**Work to be completed**
Repeat, line for line, the entries printed below.

*** Block opens ***

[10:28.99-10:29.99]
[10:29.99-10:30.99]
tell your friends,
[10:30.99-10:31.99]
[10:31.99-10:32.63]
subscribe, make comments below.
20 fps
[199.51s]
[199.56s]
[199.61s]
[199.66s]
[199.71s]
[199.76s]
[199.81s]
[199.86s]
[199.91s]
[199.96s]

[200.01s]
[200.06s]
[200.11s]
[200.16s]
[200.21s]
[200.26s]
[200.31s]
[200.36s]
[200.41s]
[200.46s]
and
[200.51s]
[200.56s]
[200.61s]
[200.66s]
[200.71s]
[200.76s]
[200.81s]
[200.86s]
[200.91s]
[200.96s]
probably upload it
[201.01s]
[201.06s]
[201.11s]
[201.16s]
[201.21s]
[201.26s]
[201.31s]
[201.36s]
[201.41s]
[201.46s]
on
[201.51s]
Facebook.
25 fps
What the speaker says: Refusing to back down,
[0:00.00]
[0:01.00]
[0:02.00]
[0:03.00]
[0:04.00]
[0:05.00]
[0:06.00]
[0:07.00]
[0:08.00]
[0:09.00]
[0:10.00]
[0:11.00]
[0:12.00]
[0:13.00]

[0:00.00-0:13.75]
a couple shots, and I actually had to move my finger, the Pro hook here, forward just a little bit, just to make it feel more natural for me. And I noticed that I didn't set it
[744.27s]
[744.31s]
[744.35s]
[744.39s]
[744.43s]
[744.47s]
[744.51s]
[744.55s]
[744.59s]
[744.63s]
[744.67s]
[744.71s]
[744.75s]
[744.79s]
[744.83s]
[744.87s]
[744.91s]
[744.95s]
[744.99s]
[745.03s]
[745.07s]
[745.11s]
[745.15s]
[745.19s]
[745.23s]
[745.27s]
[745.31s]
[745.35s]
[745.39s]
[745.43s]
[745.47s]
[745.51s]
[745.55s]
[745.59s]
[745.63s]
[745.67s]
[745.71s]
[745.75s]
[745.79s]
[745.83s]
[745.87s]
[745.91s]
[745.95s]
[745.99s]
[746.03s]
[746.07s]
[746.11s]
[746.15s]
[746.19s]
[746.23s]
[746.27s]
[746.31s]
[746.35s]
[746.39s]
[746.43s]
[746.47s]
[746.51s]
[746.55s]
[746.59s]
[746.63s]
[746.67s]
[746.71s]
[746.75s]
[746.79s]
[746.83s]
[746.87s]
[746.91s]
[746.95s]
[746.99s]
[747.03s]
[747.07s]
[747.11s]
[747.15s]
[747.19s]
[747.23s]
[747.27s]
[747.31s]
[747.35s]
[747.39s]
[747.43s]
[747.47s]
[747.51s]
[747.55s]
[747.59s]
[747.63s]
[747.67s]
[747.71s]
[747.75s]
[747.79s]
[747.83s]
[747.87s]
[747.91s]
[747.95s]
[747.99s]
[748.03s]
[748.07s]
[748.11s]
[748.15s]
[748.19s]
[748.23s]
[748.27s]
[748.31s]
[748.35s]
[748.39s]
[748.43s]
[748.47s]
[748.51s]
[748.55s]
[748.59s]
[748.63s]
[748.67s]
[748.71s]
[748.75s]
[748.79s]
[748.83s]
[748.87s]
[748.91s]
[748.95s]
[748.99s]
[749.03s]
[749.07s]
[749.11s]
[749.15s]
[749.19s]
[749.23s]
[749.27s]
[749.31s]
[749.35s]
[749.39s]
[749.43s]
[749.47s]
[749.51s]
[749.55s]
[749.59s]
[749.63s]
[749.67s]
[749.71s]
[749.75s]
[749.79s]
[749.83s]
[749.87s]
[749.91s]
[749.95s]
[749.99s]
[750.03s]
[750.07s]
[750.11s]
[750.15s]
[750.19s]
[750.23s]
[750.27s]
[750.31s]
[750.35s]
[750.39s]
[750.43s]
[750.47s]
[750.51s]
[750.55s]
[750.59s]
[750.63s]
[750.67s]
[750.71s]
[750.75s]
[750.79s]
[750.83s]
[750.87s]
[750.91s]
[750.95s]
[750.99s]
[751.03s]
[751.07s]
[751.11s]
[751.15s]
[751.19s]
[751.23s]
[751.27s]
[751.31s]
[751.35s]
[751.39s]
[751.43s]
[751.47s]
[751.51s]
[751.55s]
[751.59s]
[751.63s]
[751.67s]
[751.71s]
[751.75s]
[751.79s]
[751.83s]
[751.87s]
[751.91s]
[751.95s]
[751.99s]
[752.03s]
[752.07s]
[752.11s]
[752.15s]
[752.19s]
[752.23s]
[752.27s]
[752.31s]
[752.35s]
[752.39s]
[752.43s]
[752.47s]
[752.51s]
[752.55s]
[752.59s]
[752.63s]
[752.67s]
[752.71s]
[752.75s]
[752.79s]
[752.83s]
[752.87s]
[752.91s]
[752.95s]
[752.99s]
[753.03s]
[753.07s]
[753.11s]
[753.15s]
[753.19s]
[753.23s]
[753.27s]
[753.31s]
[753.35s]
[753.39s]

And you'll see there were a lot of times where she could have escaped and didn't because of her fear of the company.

*** Block closes ***

**Problem solution**
[10:28.99-10:29.99]
[10:29.99-10:30.99]
tell your friends,
[10:30.99-10:31.99]
[10:31.99-10:32.63]
subscribe, make comments below.
20 fps
[199.51s]
[199.56s]
[199.61s]
[199.66s]
[199.71s]
[199.76s]
[199.81s]
[199.86s]
[199.91s]
[199.96s]

[200.01s]
[200.06s]
[200.11s]
[200.16s]
[200.21s]
[200.26s]
[200.31s]
[200.36s]
[200.41s]
[200.46s]
and
[200.51s]
[200.56s]
[200.61s]
[200.66s]
[200.71s]
[200.76s]
[200.81s]
[200.86s]
[200.91s]
[200.96s]
probably upload it
[201.01s]
[201.06s]
[201.11s]
[201.16s]
[201.21s]
[201.26s]
[201.31s]
[201.36s]
[201.41s]
[201.46s]
on
[201.51s]
Facebook.
25 fps
What the speaker says: Refusing to back down,
[0:00.00]
[0:01.00]
[0:02.00]
[0:03.00]
[0:04.00]
[0:05.00]
[0:06.00]
[0:07.00]
[0:08.00]
[0:09.00]
[0:10.00]
[0:11.00]
[0:12.00]
[0:13.00]

[0:00.00-0:13.75]
a couple shots, and I actually had to move my finger, the Pro hook here, forward just a little bit, just to make it feel more natural for me. And I noticed that I didn't set it
[744.27s]
[744.31s]
[744.35s]
[744.39s]
[744.43s]
[744.47s]
[744.51s]
[744.55s]
[744.59s]
[744.63s]
[744.67s]
[744.71s]
[744.75s]
[744.79s]
[744.83s]
[744.87s]
[744.91s]
[744.95s]
[744.99s]
[745.03s]
[745.07s]
[745.11s]
[745.15s]
[745.19s]
[745.23s]
[745.27s]
[745.31s]
[745.35s]
[745.39s]
[745.43s]
[745.47s]
[745.51s]
[745.55s]
[745.59s]
[745.63s]
[745.67s]
[745.71s]
[745.75s]
[745.79s]
[745.83s]
[745.87s]
[745.91s]
[745.95s]
[745.99s]
[746.03s]
[746.07s]
[746.11s]
[746.15s]
[746.19s]
[746.23s]
[746.27s]
[746.31s]
[746.35s]
[746.39s]
[746.43s]
[746.47s]
[746.51s]
[746.55s]
[746.59s]
[746.63s]
[746.67s]
[746.71s]
[746.75s]
[746.79s]
[746.83s]
[746.87s]
[746.91s]
[746.95s]
[746.99s]
[747.03s]
[747.07s]
[747.11s]
[747.15s]
[747.19s]
[747.23s]
[747.27s]
[747.31s]
[747.35s]
[747.39s]
[747.43s]
[747.47s]
[747.51s]
[747.55s]
[747.59s]
[747.63s]
[747.67s]
[747.71s]
[747.75s]
[747.79s]
[747.83s]
[747.87s]
[747.91s]
[747.95s]
[747.99s]
[748.03s]
[748.07s]
[748.11s]
[748.15s]
[748.19s]
[748.23s]
[748.27s]
[748.31s]
[748.35s]
[748.39s]
[748.43s]
[748.47s]
[748.51s]
[748.55s]
[748.59s]
[748.63s]
[748.67s]
[748.71s]
[748.75s]
[748.79s]
[748.83s]
[748.87s]
[748.91s]
[748.95s]
[748.99s]
[749.03s]
[749.07s]
[749.11s]
[749.15s]
[749.19s]
[749.23s]
[749.27s]
[749.31s]
[749.35s]
[749.39s]
[749.43s]
[749.47s]
[749.51s]
[749.55s]
[749.59s]
[749.63s]
[749.67s]
[749.71s]
[749.75s]
[749.79s]
[749.83s]
[749.87s]
[749.91s]
[749.95s]
[749.99s]
[750.03s]
[750.07s]
[750.11s]
[750.15s]
[750.19s]
[750.23s]
[750.27s]
[750.31s]
[750.35s]
[750.39s]
[750.43s]
[750.47s]
[750.51s]
[750.55s]
[750.59s]
[750.63s]
[750.67s]
[750.71s]
[750.75s]
[750.79s]
[750.83s]
[750.87s]
[750.91s]
[750.95s]
[750.99s]
[751.03s]
[751.07s]
[751.11s]
[751.15s]
[751.19s]
[751.23s]
[751.27s]
[751.31s]
[751.35s]
[751.39s]
[751.43s]
[751.47s]
[751.51s]
[751.55s]
[751.59s]
[751.63s]
[751.67s]
[751.71s]
[751.75s]
[751.79s]
[751.83s]
[751.87s]
[751.91s]
[751.95s]
[751.99s]
[752.03s]
[752.07s]
[752.11s]
[752.15s]
[752.19s]
[752.23s]
[752.27s]
[752.31s]
[752.35s]
[752.39s]
[752.43s]
[752.47s]
[752.51s]
[752.55s]
[752.59s]
[752.63s]
[752.67s]
[752.71s]
[752.75s]
[752.79s]
[752.83s]
[752.87s]
[752.91s]
[752.95s]
[752.99s]
[753.03s]
[753.07s]
[753.11s]
[753.15s]
[753.19s]
[753.23s]
[753.27s]
[753.31s]
[753.35s]
[753.39s]

And you'll see there were a lot of times where she could have escaped and didn't because of her fear of the company.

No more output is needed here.